Early within the Twentieth century, predominantly white, Protestant clergy were very enthusiastic about increasing access to contraception for the poor, who were often Catholic or Jewish immigrants or people of color. Some scholars have argued that early support for contraception was predominantly about eugenics, particularly before World War II. Among some white leaders, there was concern about so-called race suicide: the racist fear that “they” could be overwhelmed.

Apart from some eugenicists, nevertheless, most of those clergy wanted to offer people access to contraception with a view to create “healthy” families, no matter income level. Yet many were unable or unwilling to see how they were promoting a narrow view of the perfect family, and the way that marginalized poor communities and other people of color – themes I’m studying in my current book project.
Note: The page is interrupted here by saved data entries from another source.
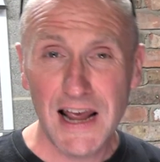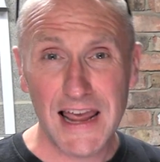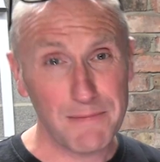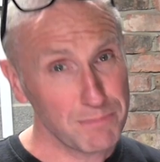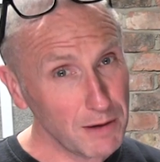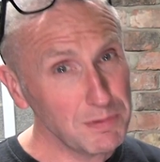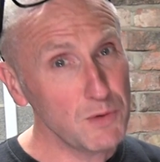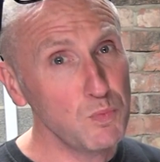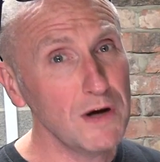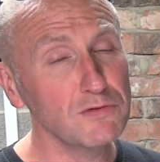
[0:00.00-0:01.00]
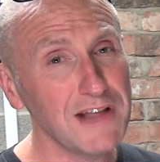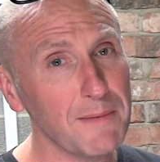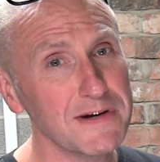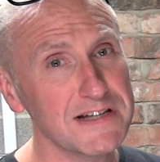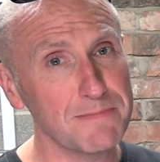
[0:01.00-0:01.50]
It probably will
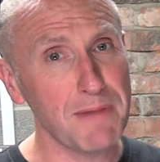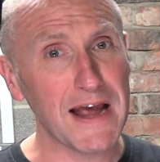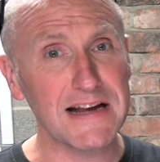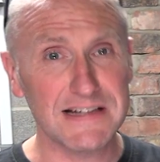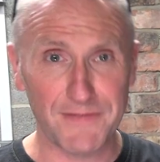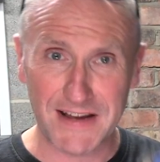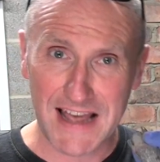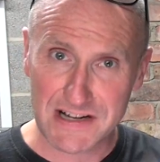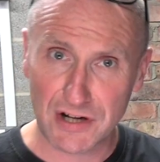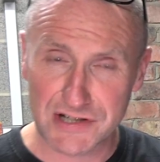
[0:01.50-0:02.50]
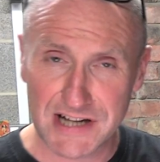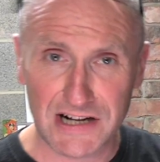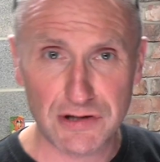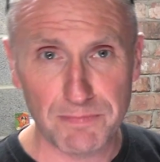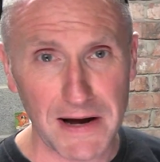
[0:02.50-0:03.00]
damage the paint if it gets onto
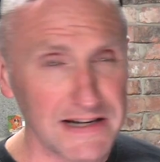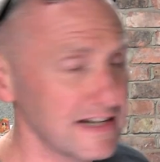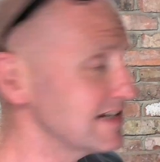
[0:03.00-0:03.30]
the actual paint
Moreover, many proponents were advocating for girls’s health, but not reproductive freedom. Their priority was setting women up for success to achieve their ideal of the middle-class, Christian motherhood. With fewer children, some hoped, families would have the opportunity to get by on only a husband’s salary, meaning more women at home raising children.

A battle won – and lost?

Over the a long time, Protestant leaders have, largely, disappeared from pro-birth control arguments.

There are many reasons. Mid-century agricultural technologies reduced fears of overpopulation – which have only recently been reawoken by the climate crisis. Meanwhile, mainline Protestant churches, and their public influence, are shrinking. Conservative leaders eventually grew concerned that contraception would result in more working women, not fewer. And for the reason that Seventies, evangelicals have grown increasingly opposed to abortion, which was increasingly linked to contraception through the broad term “family planning.”

In other words, for the reason that “population bomb” was not ticking, contraception not gave the look of such an urgent necessity – and a few of its other implications troubled conservatives, breaking an almost pan-Protestant alliance.

Meanwhile, liberal Protestants had so embraced contraception that they not viewed it as turf that needed defending. Today, 99% of American women and girls between the ages of 15 and 44 who’ve ever had sex use or have used a contraceptive method. Reproductive rights advocates turned their attention to abortion rights – largely leaving religious views on contraception to their opponents.